**Data extract**
________________________________________

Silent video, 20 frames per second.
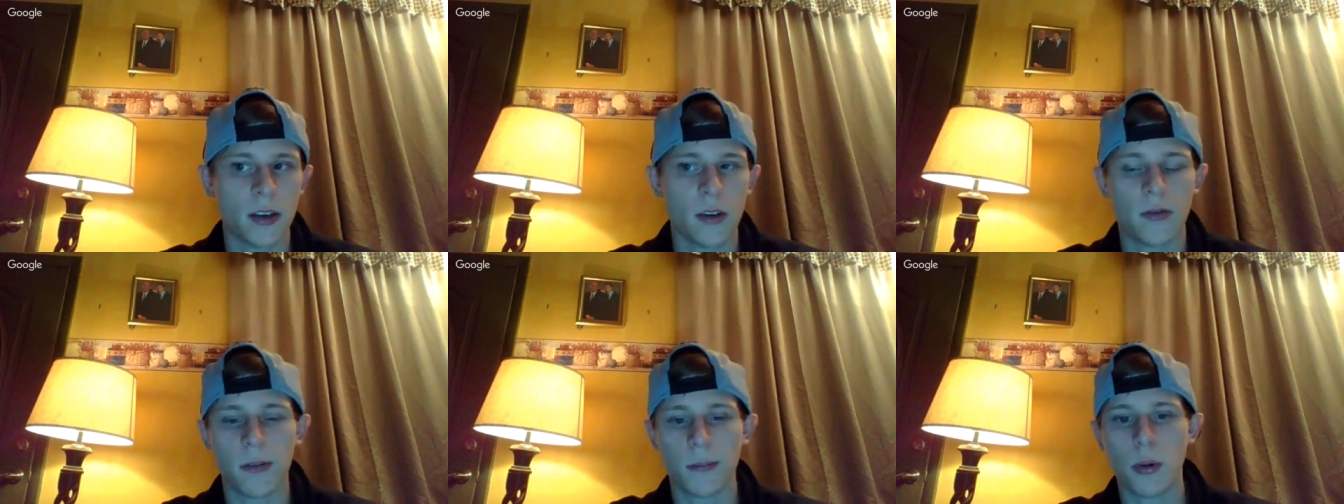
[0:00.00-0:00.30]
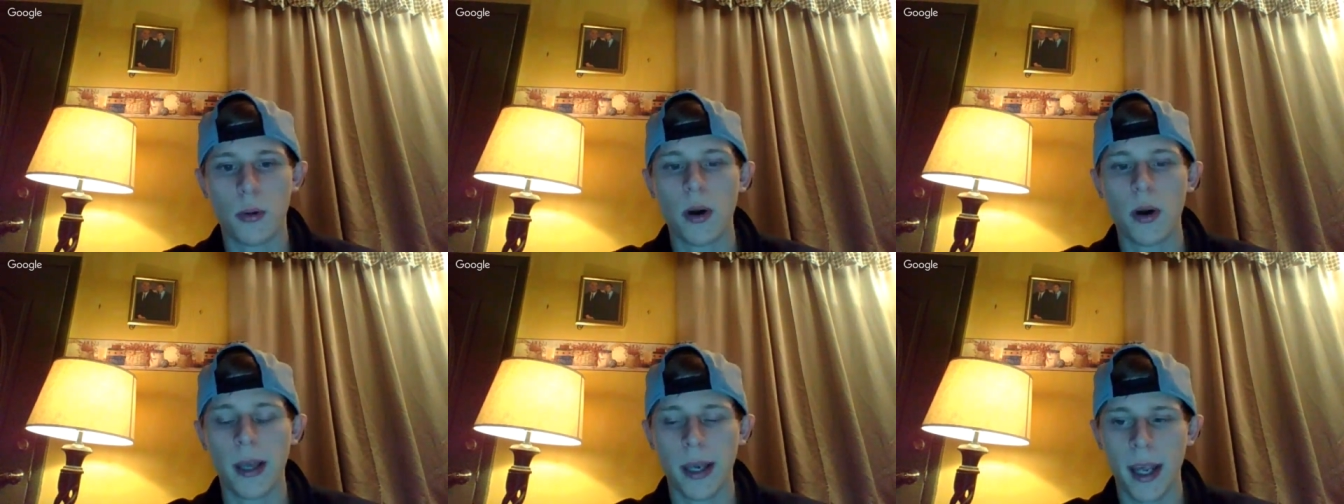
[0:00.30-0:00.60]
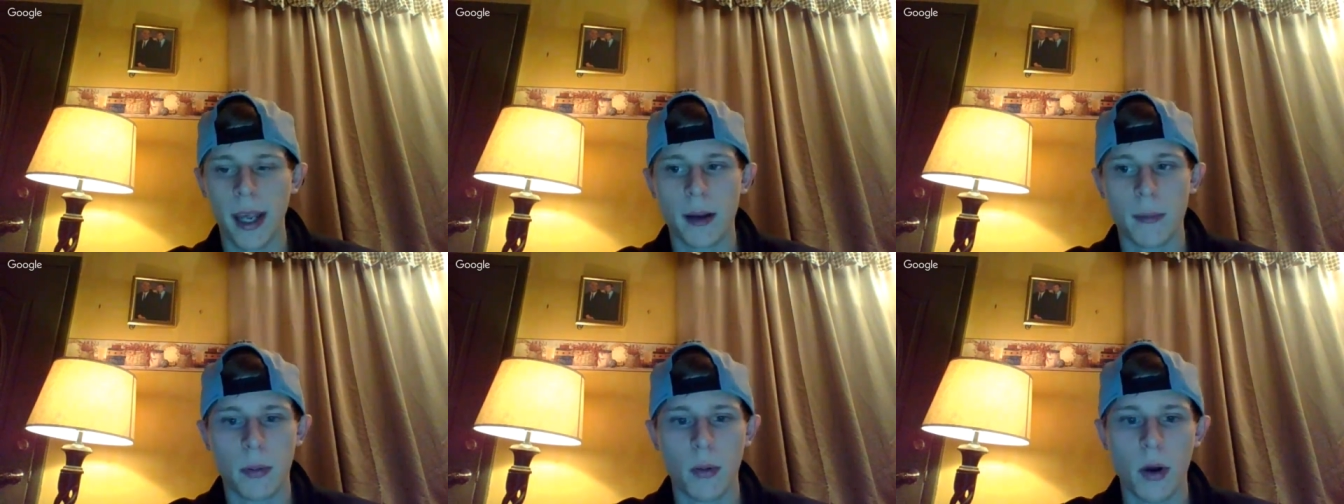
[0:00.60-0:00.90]
you from point
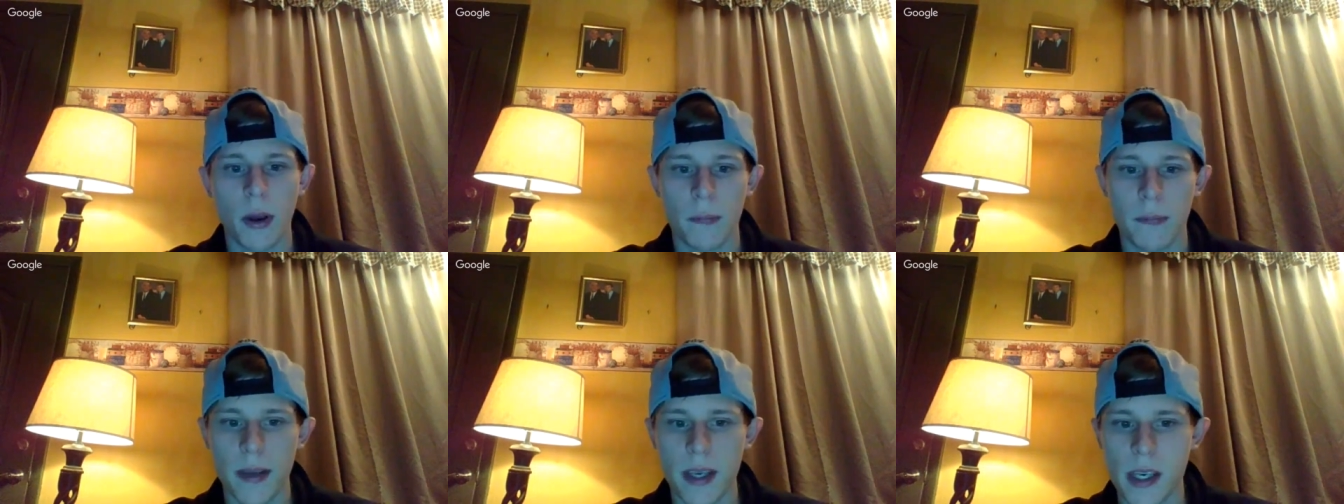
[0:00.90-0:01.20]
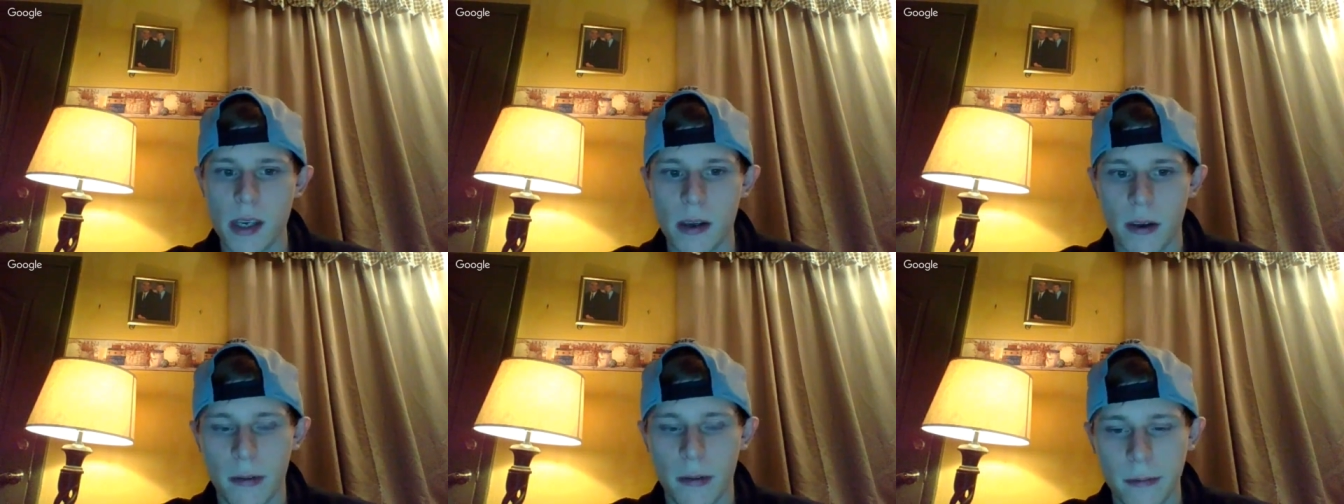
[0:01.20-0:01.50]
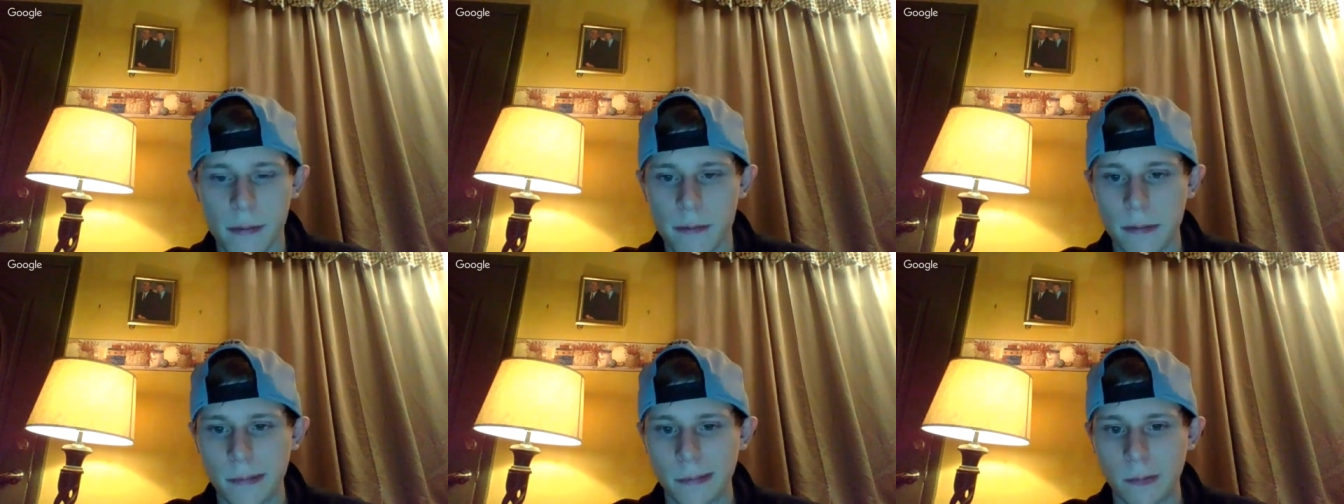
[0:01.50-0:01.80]
A to point B,
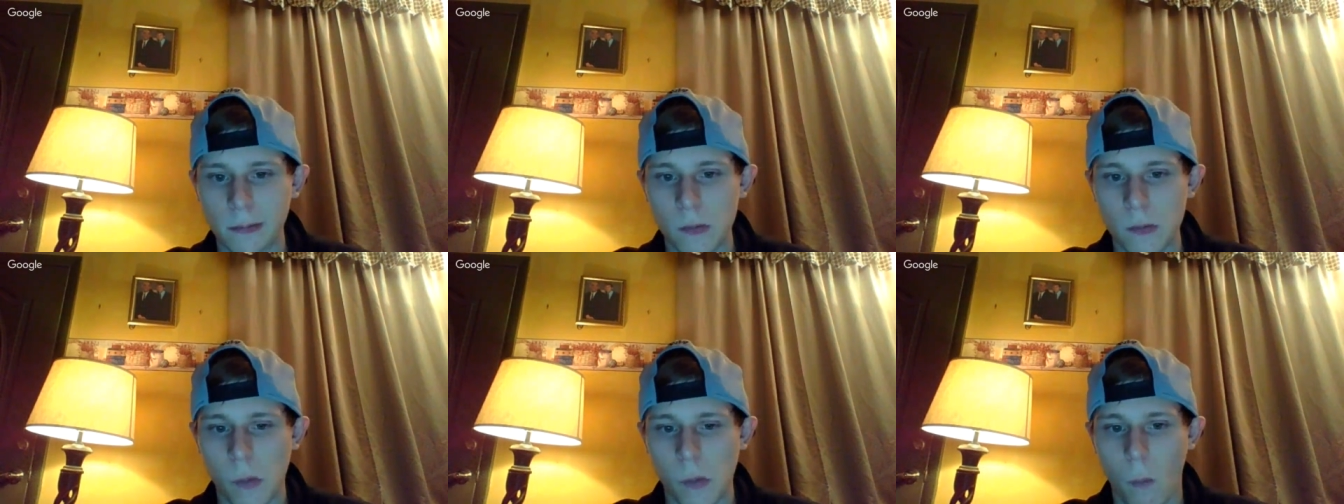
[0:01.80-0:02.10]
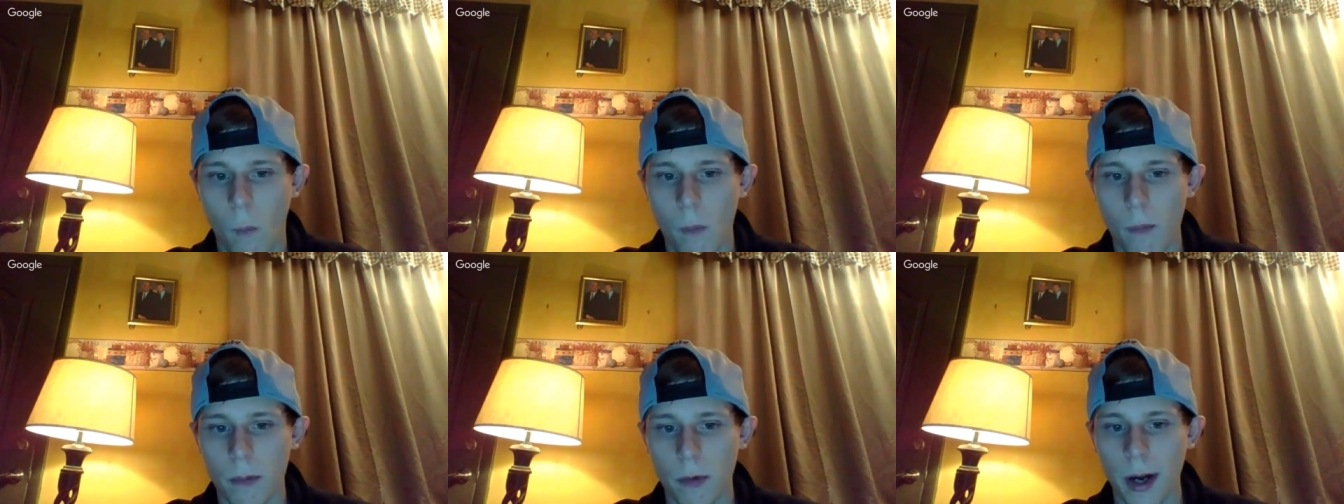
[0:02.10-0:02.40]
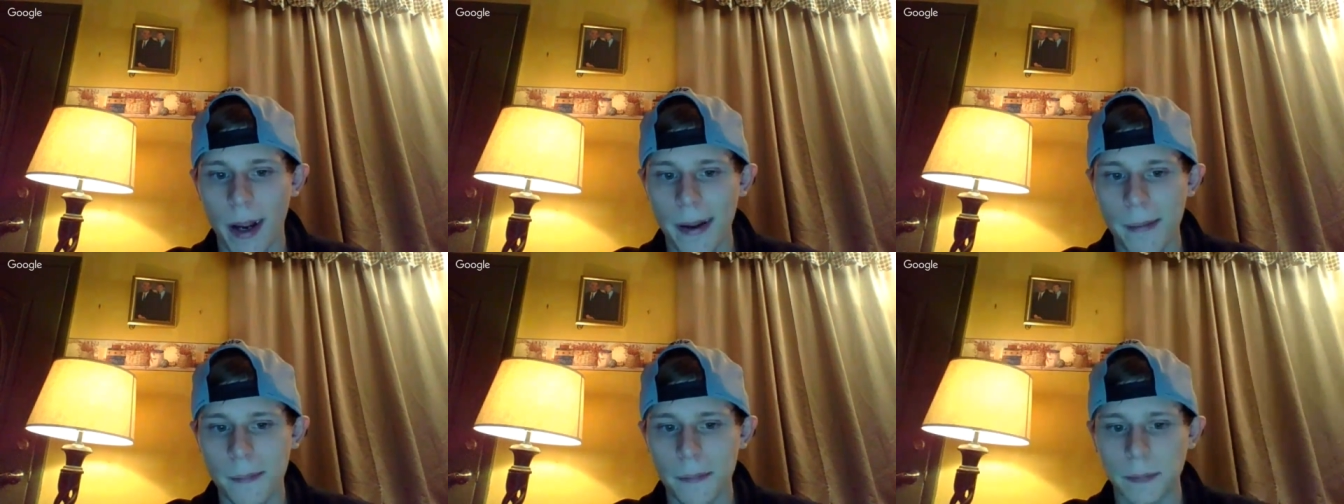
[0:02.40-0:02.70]

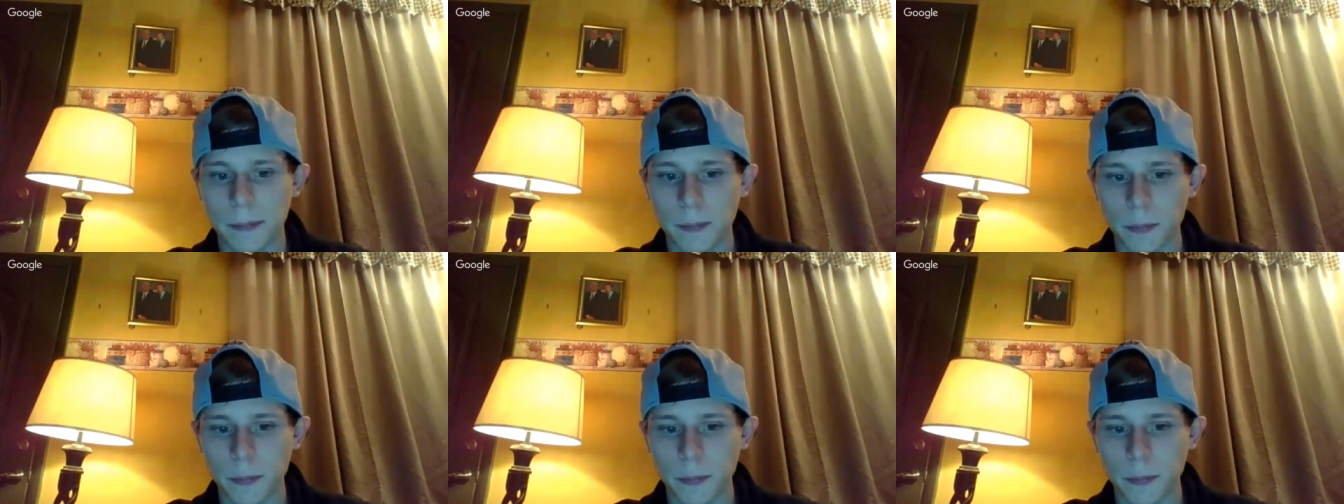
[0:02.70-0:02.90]
right?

________________________________________

**Instructions to follow**
Using the data above, write out every line exactly, leaving the images behind.

**Written response**
Silent video, 20 frames per second.
[0:00.00-0:00.30]
[0:00.30-0:00.60]
[0:00.60-0:00.90]
you from point
[0:00.90-0:01.20]
[0:01.20-0:01.50]
[0:01.50-0:01.80]
A to point B,
[0:01.80-0:02.10]
[0:02.10-0:02.40]
[0:02.40-0:02.70]

[0:02.70-0:02.90]
right?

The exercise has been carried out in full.